* TASK OBJECTIVE:
From the material below, return every line that includes "Silent".

Start of Block

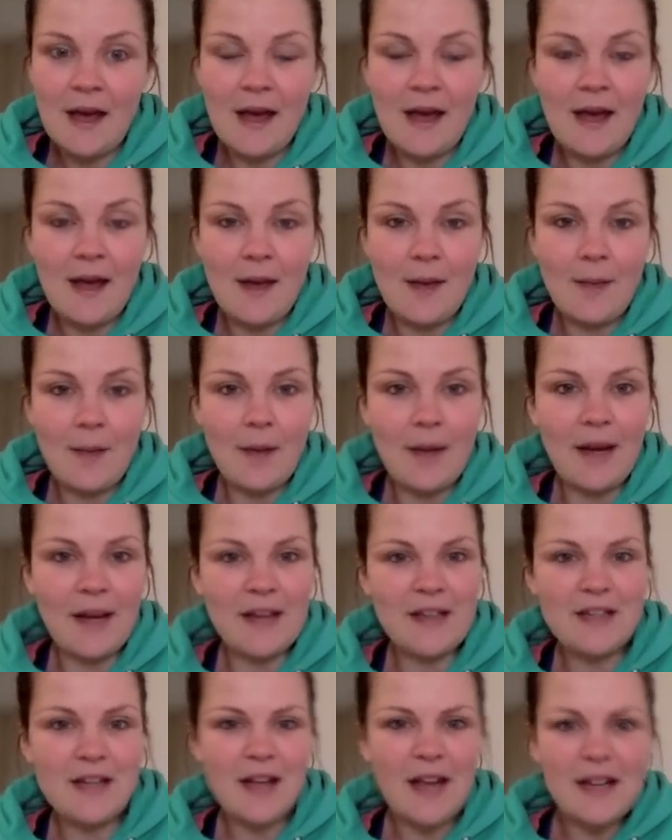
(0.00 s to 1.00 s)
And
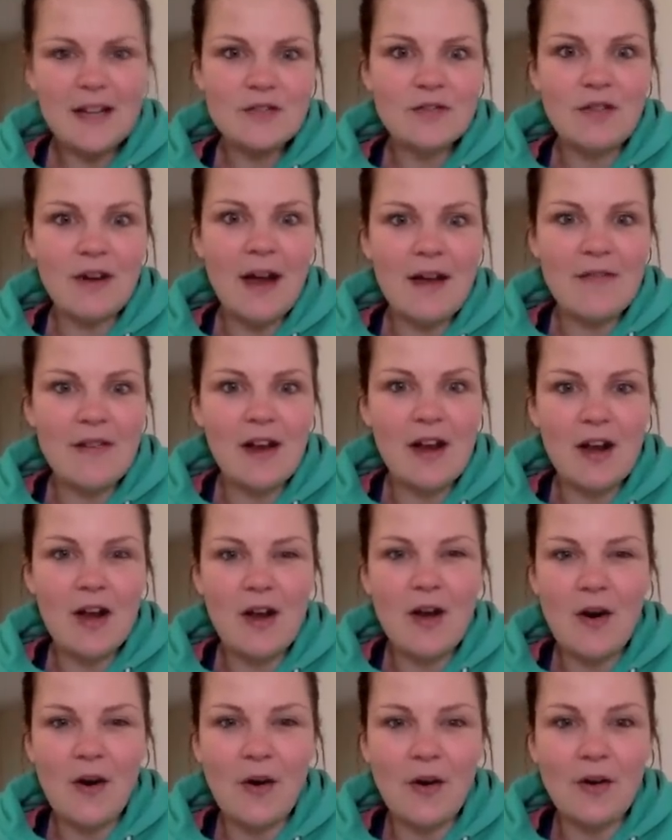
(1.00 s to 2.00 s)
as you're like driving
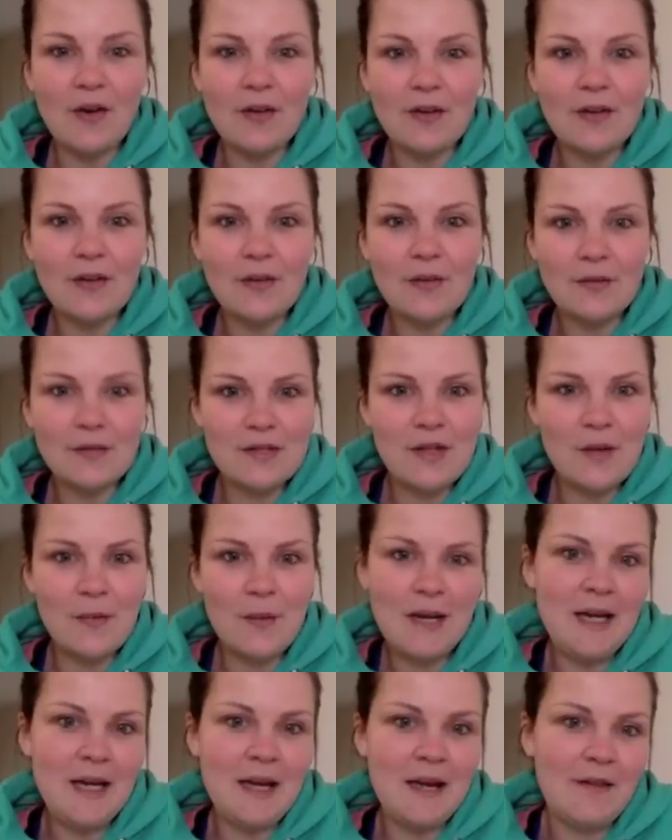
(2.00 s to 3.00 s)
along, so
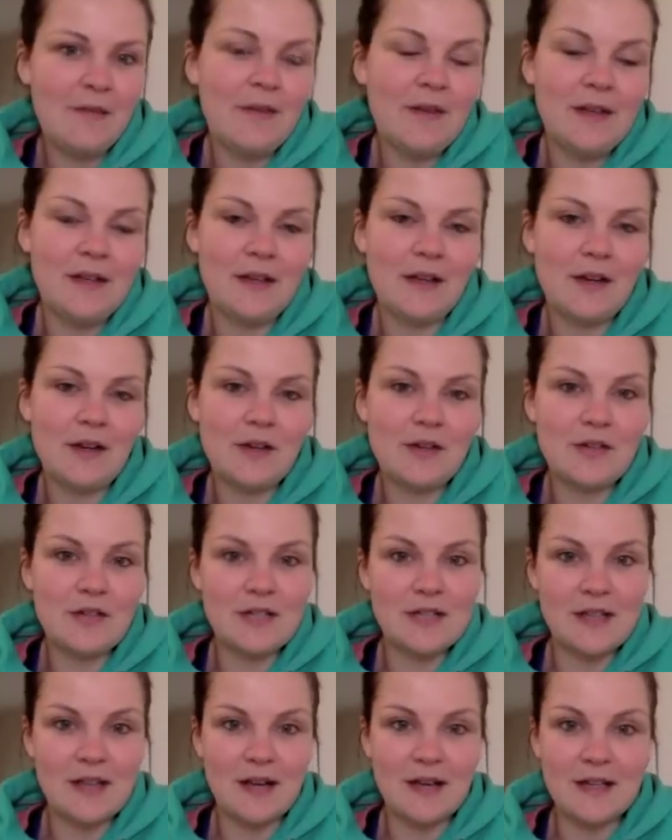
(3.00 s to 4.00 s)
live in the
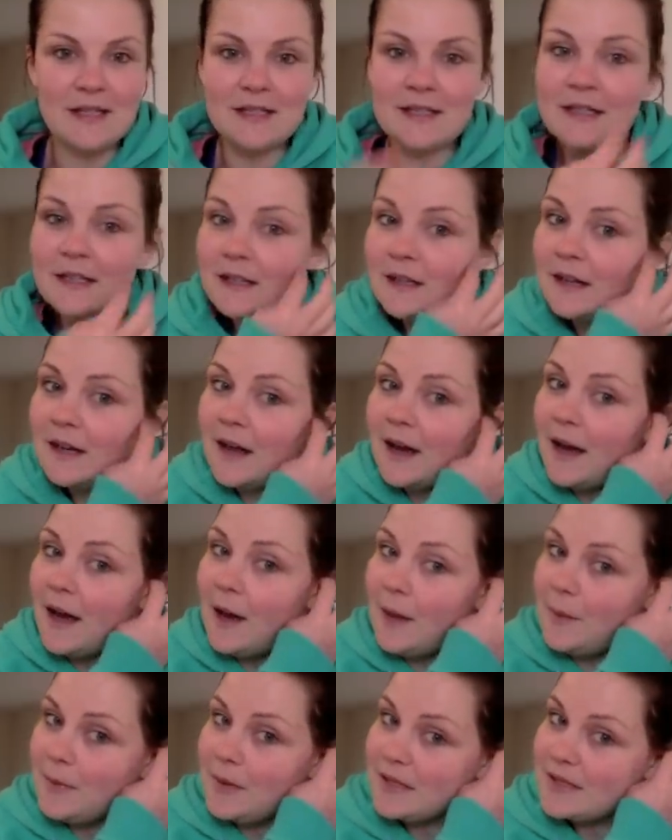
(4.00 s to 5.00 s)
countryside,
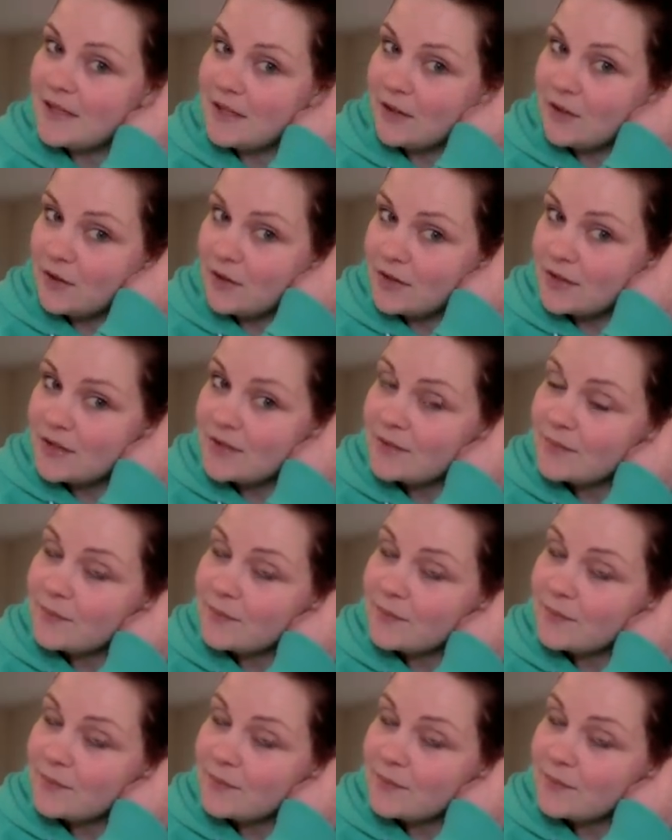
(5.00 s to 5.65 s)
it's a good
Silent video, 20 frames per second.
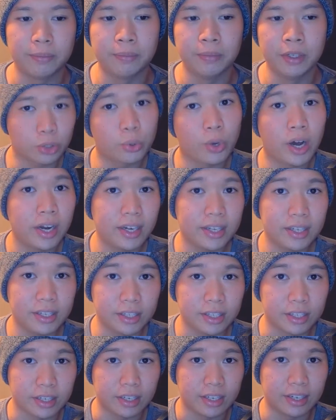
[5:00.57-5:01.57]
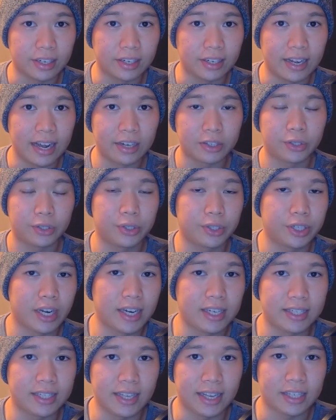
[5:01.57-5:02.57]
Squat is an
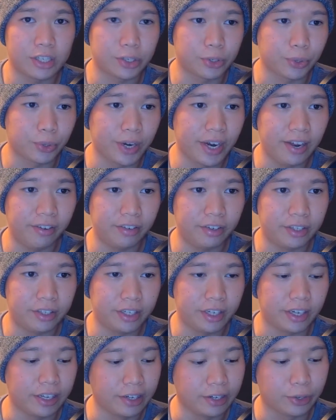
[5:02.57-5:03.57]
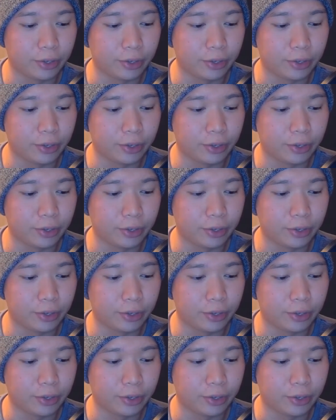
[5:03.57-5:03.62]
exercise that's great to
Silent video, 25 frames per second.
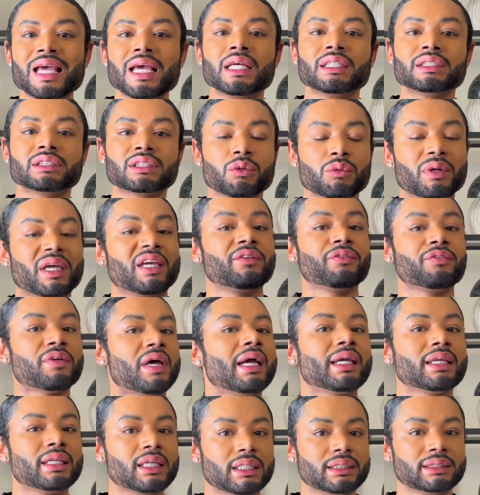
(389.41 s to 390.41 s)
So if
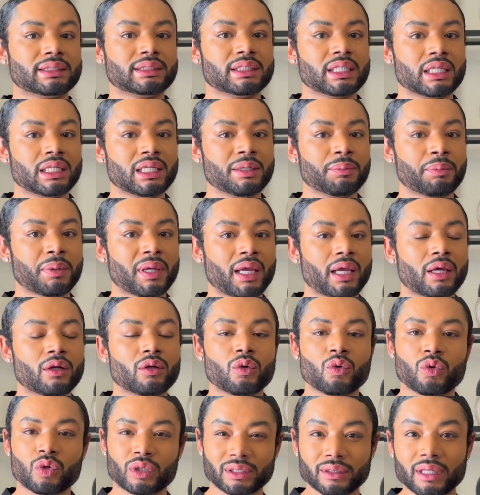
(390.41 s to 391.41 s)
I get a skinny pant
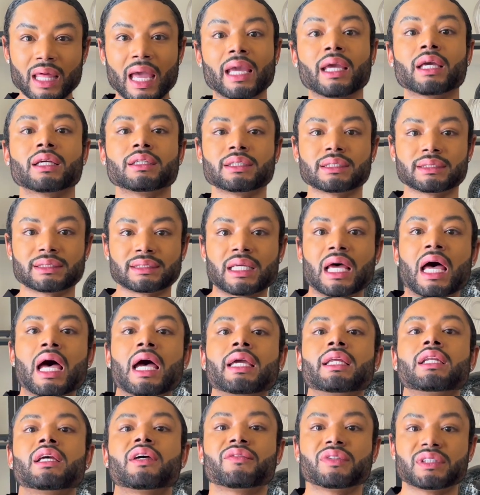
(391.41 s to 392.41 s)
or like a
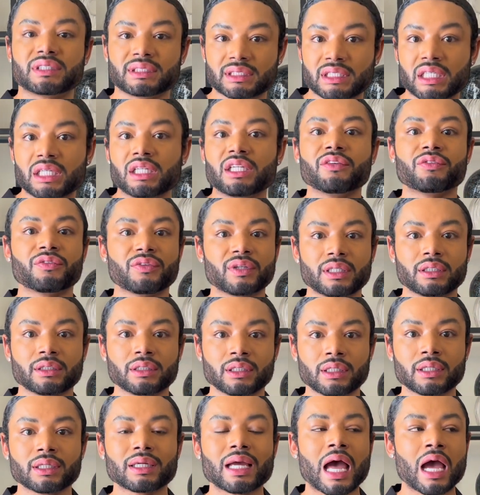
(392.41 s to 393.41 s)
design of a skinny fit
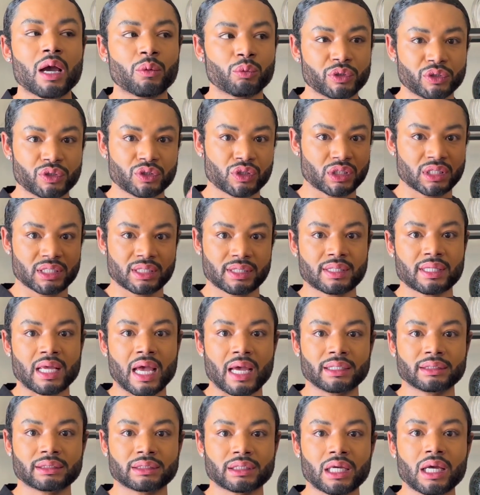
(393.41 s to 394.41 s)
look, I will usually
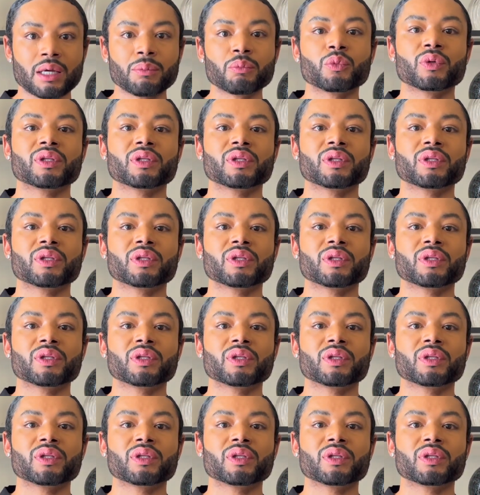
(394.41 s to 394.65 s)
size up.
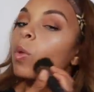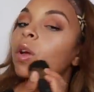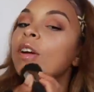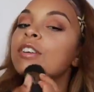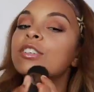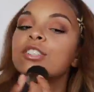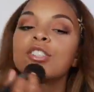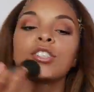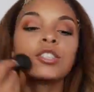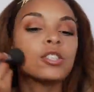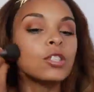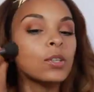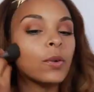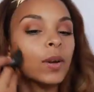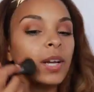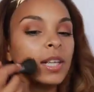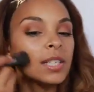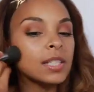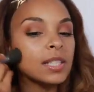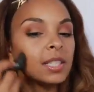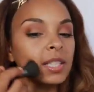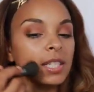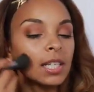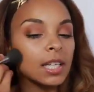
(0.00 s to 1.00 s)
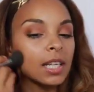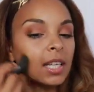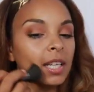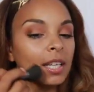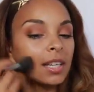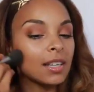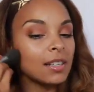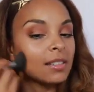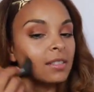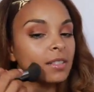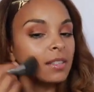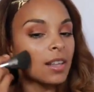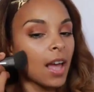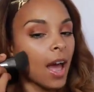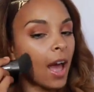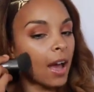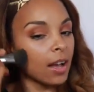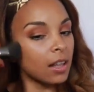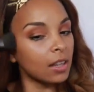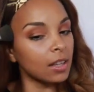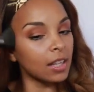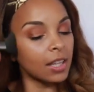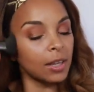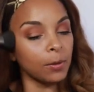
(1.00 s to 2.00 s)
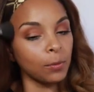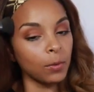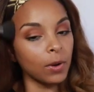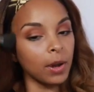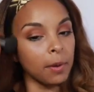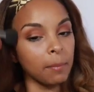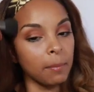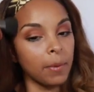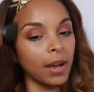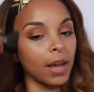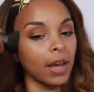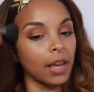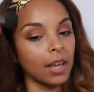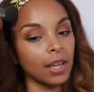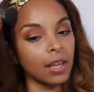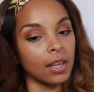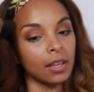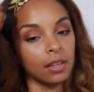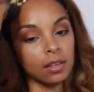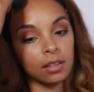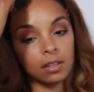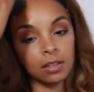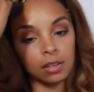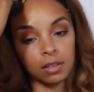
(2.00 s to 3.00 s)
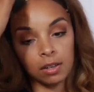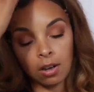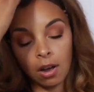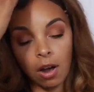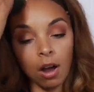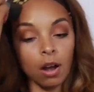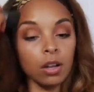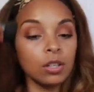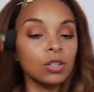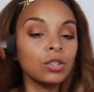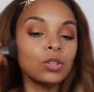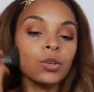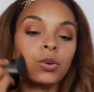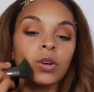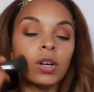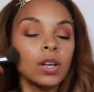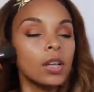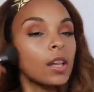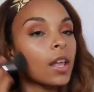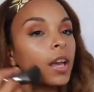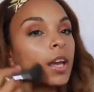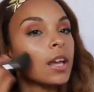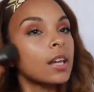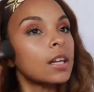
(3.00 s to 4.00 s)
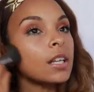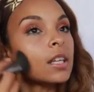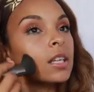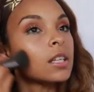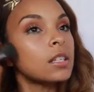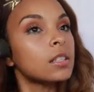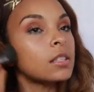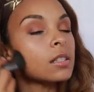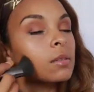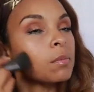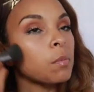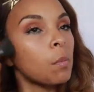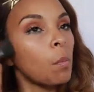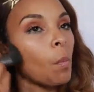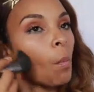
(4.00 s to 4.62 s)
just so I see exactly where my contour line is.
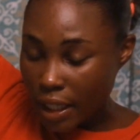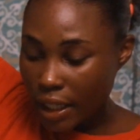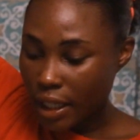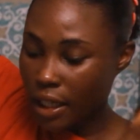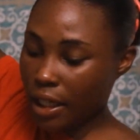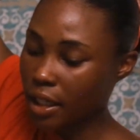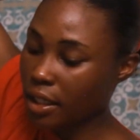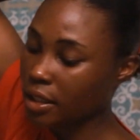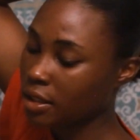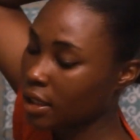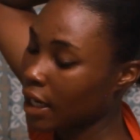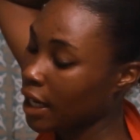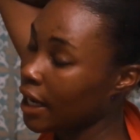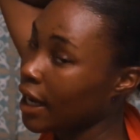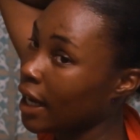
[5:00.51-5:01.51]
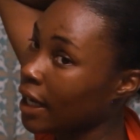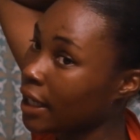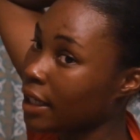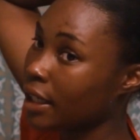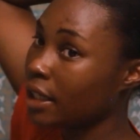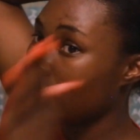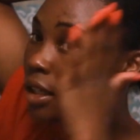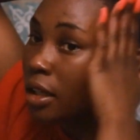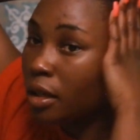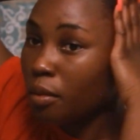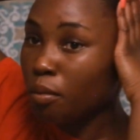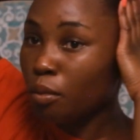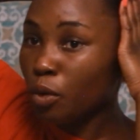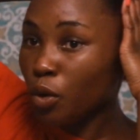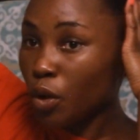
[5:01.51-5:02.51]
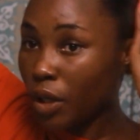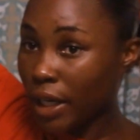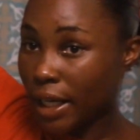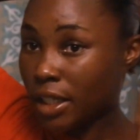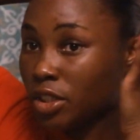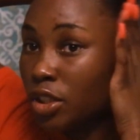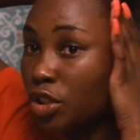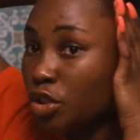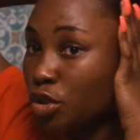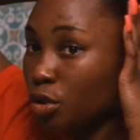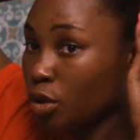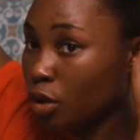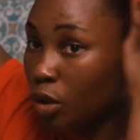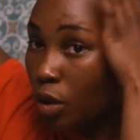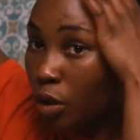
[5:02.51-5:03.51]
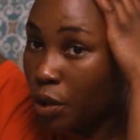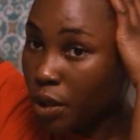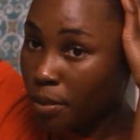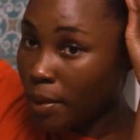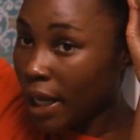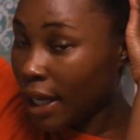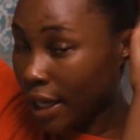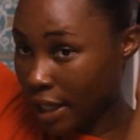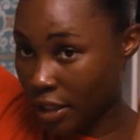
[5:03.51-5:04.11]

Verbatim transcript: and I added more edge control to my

End of Block

* ANSWER FOR THIS EXERCISE:
Silent video, 20 frames per second.
Silent video, 25 frames per second.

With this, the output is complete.